XOR problem no single decision boundary

To solve this problem, we need to introduce a new type of neural networks, a network with so-called hidden layers. A hidden layer allows the network to reorganize or rearrange the input data.

Simple artificial network with hidden layers

We will need only one hidden layer with two neurons. One works like an AND gate and the other one like an OR gate. The output will "fire", when the OR gate fires and the AND gate doesn't.

As we had already mentioned, we cannot find a line which separates the orange points from the blue points. But they can be separated by two lines, e.g. L1 and L2 in the following diagram:

XOR problem in neural networks

To solve this problem, we need a network of the following kind, i.e with a hidden layer N1 and N2

network solving the xor problem

The neuron N1 will determine one line, e.g.
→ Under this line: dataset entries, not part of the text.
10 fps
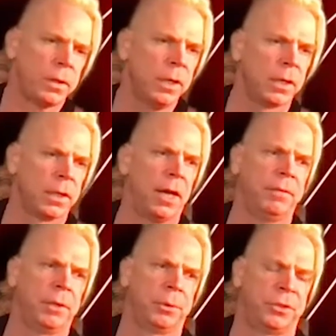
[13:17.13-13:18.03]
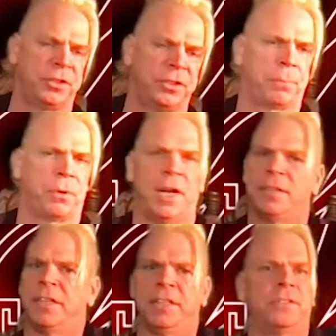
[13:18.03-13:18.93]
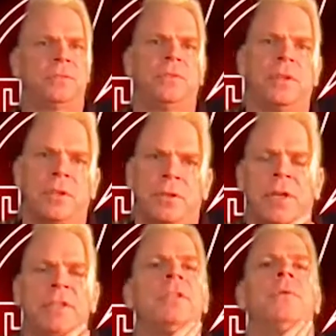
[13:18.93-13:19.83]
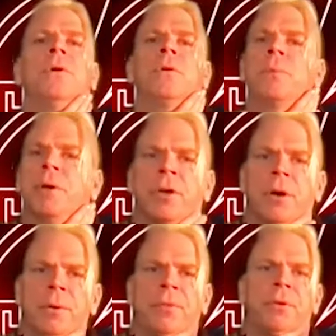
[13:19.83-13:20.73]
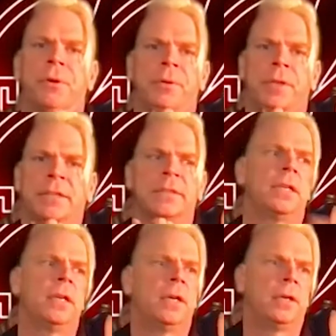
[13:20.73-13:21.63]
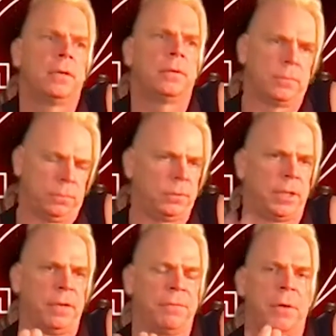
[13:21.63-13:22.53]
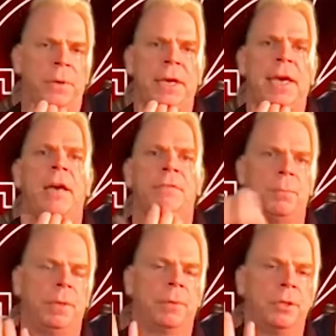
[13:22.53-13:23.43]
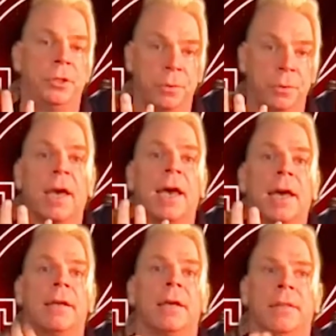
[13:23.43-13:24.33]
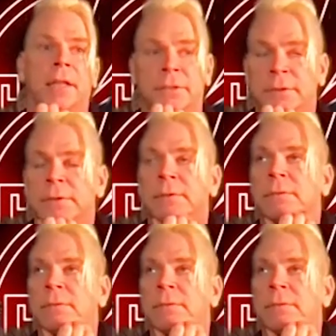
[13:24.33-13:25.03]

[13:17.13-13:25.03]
a lot of it was just to process the crazy world we were going through, and that's the gift that we have to be able to do that, and that's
L1 and the neuron N2 will determine the other line L2. N3 will finally solve our problem:

Explaining the network solving the xor problem

The implementation of this in Python has to wait until the next chapter of our tutorial on machine learning.

Exercises

  1. We could extend the logical AND to float values between 0 and 1 in the following way:
    Input1 Input2 Output
    x1 < 0.5 x2 < 0.5 0
    x1 < 0.5 x2 >= 0.5 0
    x1 >= 0.5 x2 < 0.5 0
    x1 >= 0.5 x2 >= 0.5 0
    Try to train a neural network with only one perceptron. Why doesn't it work?
  2. A point belongs to a class 0, if $x_1 < 0.5$ and belongs to class 1, if $x_1 >= 0.5$. Train a network with one perceptron to classify arbitrary points. What can you say about the dicision boundary? What about the input values $x_2$

Solutions to the exercises

Solution to the 1. Exercise

from perceptrons import Perceptron

p = Perceptron(weights=[0.3, 0.3, 0.3],
               bias=1,
               learning_rate=0.2)

def labelled_samples(n):
    for _ in range(n):
        s = np.random.random((2,))
        yield (s, 1) if s[0] >= 0.5 and s[1] >= 0.5 else (s, 0)
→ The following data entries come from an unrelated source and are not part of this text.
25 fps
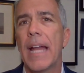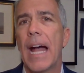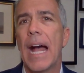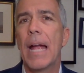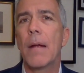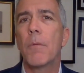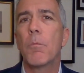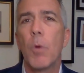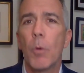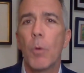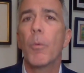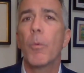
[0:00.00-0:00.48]
he
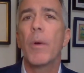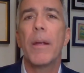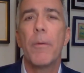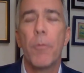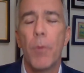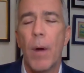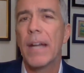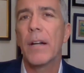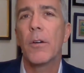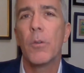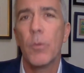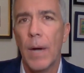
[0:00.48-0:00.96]
and I, where
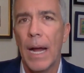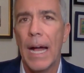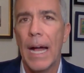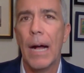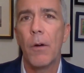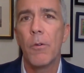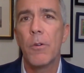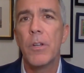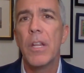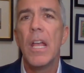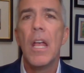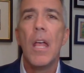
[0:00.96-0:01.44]
we went
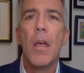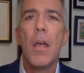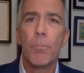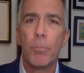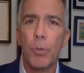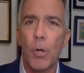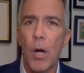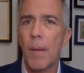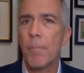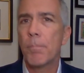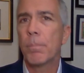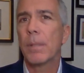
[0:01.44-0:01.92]
around,
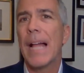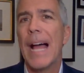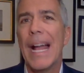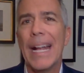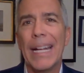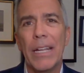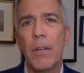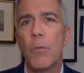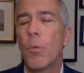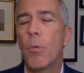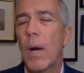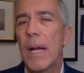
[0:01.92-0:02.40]
brought
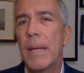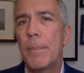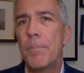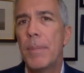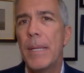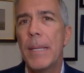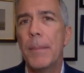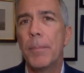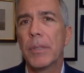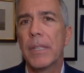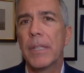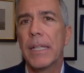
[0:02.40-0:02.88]
black and
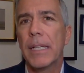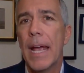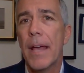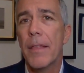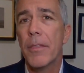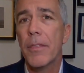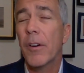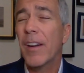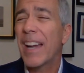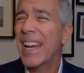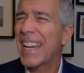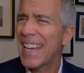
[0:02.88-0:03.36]
white people
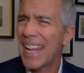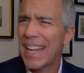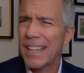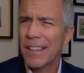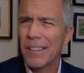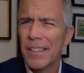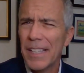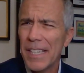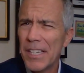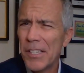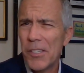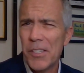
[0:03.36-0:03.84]
together,
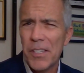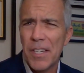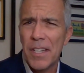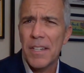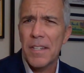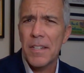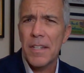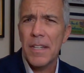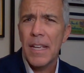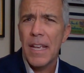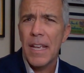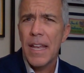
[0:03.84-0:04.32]
and I
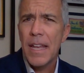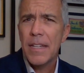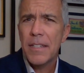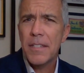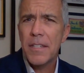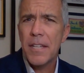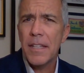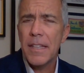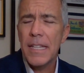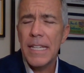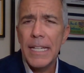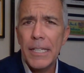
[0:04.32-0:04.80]
listened
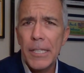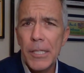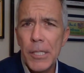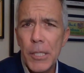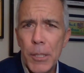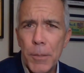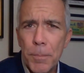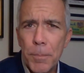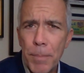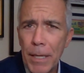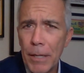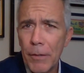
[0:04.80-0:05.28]
to
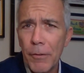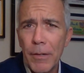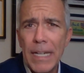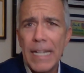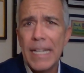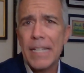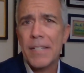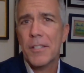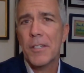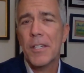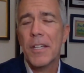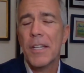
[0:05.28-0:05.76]
the
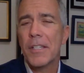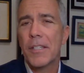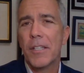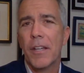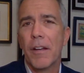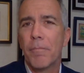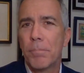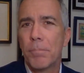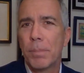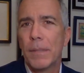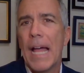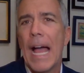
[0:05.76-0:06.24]

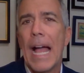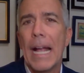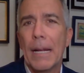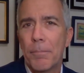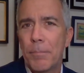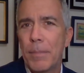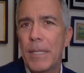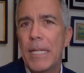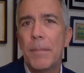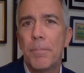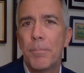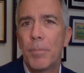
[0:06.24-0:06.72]
experiences of
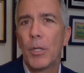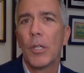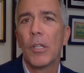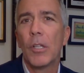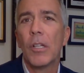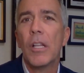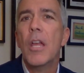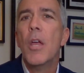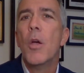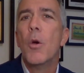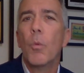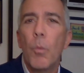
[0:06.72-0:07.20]
black
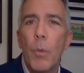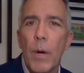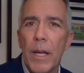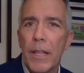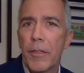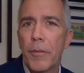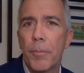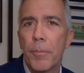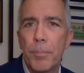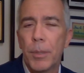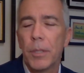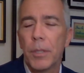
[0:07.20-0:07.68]
people
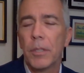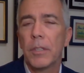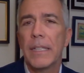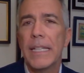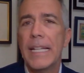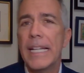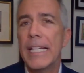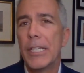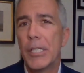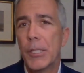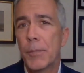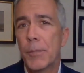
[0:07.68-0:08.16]
with
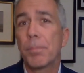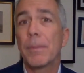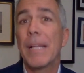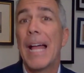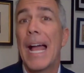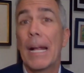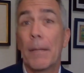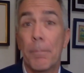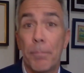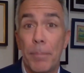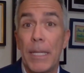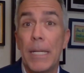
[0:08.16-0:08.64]
police,
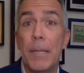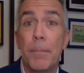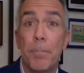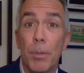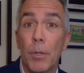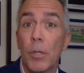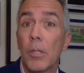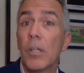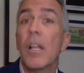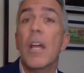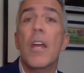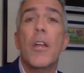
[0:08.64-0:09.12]
black
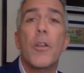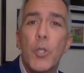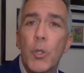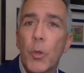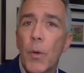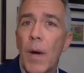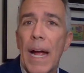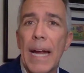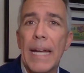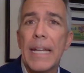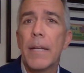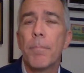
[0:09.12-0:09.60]
people
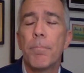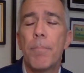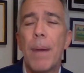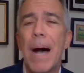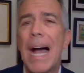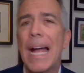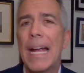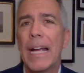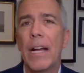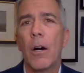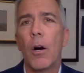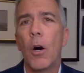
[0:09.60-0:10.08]
trying
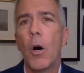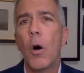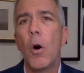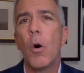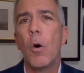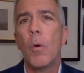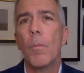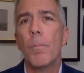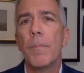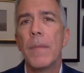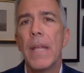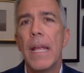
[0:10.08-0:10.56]
to buy a
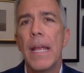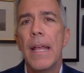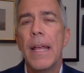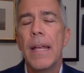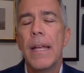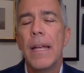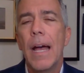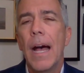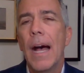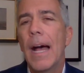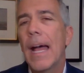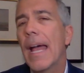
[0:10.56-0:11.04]
home,
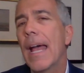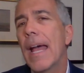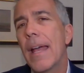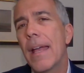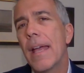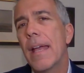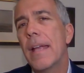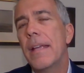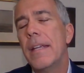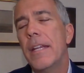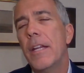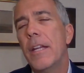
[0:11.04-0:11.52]

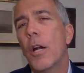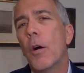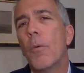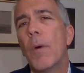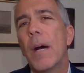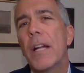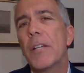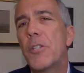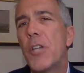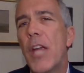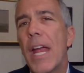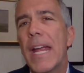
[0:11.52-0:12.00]

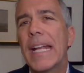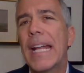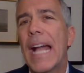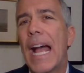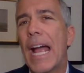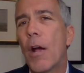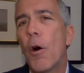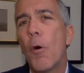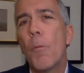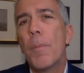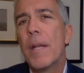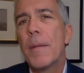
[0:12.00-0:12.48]
you know what,
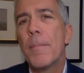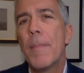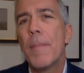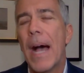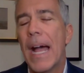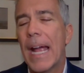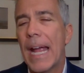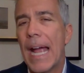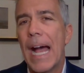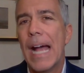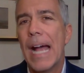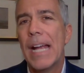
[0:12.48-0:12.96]
Cenk? I
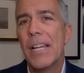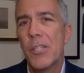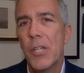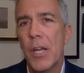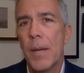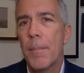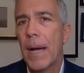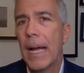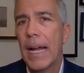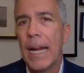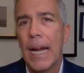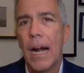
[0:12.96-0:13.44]
opened my
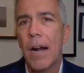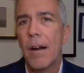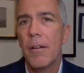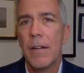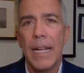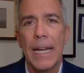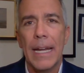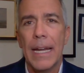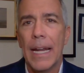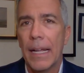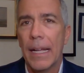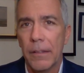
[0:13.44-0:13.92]
eyes and my
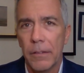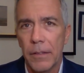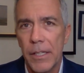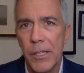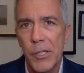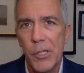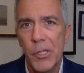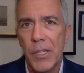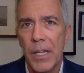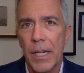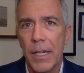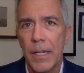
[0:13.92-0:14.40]
heart and
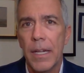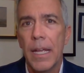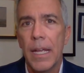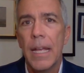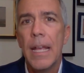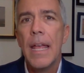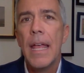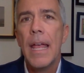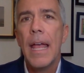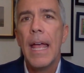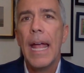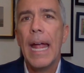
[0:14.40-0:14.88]
I
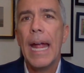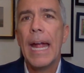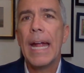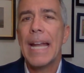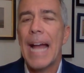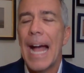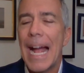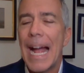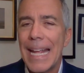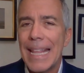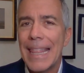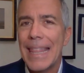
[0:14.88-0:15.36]
listened.
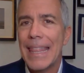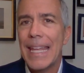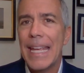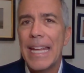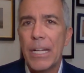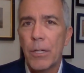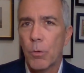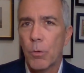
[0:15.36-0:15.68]
And I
for in_data, label in labelled_samples(30):
    p.adjust(label, 
             in_data)

test_data, test_labels = list(zip(*labelled_samples(60)))

evaluation = p.evaluate(test_data, test_labels)
print(evaluation)
Counter({'correct': 32, 'wrong': 28})

The easiest way to see, why it doesn't work, is to visualize the data.
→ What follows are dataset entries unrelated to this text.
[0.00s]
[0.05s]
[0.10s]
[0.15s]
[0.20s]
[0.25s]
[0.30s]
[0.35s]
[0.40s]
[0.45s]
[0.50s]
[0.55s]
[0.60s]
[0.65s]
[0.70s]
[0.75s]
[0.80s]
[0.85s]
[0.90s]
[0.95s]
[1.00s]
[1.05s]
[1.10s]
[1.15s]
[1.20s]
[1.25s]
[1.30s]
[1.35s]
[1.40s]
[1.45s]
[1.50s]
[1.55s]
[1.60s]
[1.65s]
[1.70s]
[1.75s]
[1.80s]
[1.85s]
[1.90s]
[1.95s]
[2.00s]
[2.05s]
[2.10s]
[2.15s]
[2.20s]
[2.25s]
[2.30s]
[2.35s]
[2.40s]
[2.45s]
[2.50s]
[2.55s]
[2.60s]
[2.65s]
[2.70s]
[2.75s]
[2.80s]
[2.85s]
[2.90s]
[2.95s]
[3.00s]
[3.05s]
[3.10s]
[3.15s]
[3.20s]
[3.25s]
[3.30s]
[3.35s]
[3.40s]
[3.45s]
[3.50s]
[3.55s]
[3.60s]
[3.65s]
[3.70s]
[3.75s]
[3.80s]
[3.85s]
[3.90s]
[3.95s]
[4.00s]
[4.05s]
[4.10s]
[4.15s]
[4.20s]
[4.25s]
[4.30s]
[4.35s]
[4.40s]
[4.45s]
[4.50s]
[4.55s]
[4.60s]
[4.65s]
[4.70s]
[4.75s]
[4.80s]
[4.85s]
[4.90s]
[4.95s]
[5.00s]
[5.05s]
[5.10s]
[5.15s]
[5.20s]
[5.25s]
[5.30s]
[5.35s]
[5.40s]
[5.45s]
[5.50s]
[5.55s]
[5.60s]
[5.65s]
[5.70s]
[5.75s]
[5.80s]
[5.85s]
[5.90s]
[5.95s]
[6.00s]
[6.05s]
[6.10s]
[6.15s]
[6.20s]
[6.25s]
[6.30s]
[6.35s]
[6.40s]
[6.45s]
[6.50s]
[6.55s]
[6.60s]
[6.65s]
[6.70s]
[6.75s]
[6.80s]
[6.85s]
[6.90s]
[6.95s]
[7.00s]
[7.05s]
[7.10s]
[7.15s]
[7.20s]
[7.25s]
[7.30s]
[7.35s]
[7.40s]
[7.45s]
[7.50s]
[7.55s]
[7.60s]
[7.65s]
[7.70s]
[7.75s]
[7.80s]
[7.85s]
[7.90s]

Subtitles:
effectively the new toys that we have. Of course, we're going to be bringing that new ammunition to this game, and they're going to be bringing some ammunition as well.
import matplotlib.pyplot as plt
import numpy as np

ones = [test_data[i] for i in range(len(test_data)) if test_labels[i] == 1]
zeroes = [test_data[i] for i in range(len(test_data)) if test_labels[i] == 0]

fig, ax = plt.subplots()
xmin, xmax = -0.2, 1.2
X, Y = list(zip(*ones))
ax.scatter(X, Y, color="g")
X, Y = list(zip(*zeroes))
ax.scatter(X, Y, color="r")
ax.set_xlim([xmin, xmax])
ax.set_ylim([-0.1, 1.1])
c = -p.weights[2] / p.weights[1]
m = -p.weights[0] / p.weights[1]
X = np.arange(xmin, xmax, 0.1)
ax.plot(X, m * X + c, label="decision boundary")
Output::
[<matplotlib.lines.Line2D at 0x7fabe8bfbf90>]

We can see that the green points and the red points are not separable by one straight line.

Solution to the 2nd Exercise

from perceptrons import Perceptron

import numpy as np
from collections import Counter

def labelled_samples(n):
    for _ in range(n):
        s = np.random.random((2,))
        yield (s, 0) if s[0] < 0.5 else (s, 1)


p = Perceptron(weights=[0.3, 0.3, 0.3],
               learning_rate=0.4)

for in_data, label in labelled_samples(300):
    p.adjust(label, 
             in_data)

test_data, test_labels = list(zip(*labelled_samples(500)))

print(p.weights)
p.evaluate(test_data, test_labels)
[ 2.03831116 -0.1785671  -0.9       ]
Output::
Counter({'correct': 489, 'wrong': 11})
import matplotlib.pyplot as plt
import numpy as np

ones = [test_data[i] for i in range(len(test_data)) if test_labels[i] == 1]
zeroes = [test_data[i] for i in range(len(test_data)) if test_labels[i] == 0]

fig, ax = plt.subplots()
xmin, xmax = -0.2, 1.2
X, Y = list(zip(*ones))
ax.scatter(X, Y, color="g")
X, Y = list(zip(*zeroes))
ax.scatter(X, Y, color="r")
ax.set_xlim([xmin, xmax])
ax.set_ylim([-0.1, 1.1])
c = -p.weights[2] / p.weights[1]
m = -p.weights[0] / p.weights[1]
X = np.arange(xmin, xmax, 0.1)
ax.plot(X, m * X + c, label="decision boundary")
Output::
[<matplotlib.lines.Line2D at 0x7fabe8bc89d0>]
p.weights, m
Output::
(array([ 2.03831116, -0.1785671 , -0.9       ]), 11.414819026425487)

The slope m will have to get larger and larger in situations like this.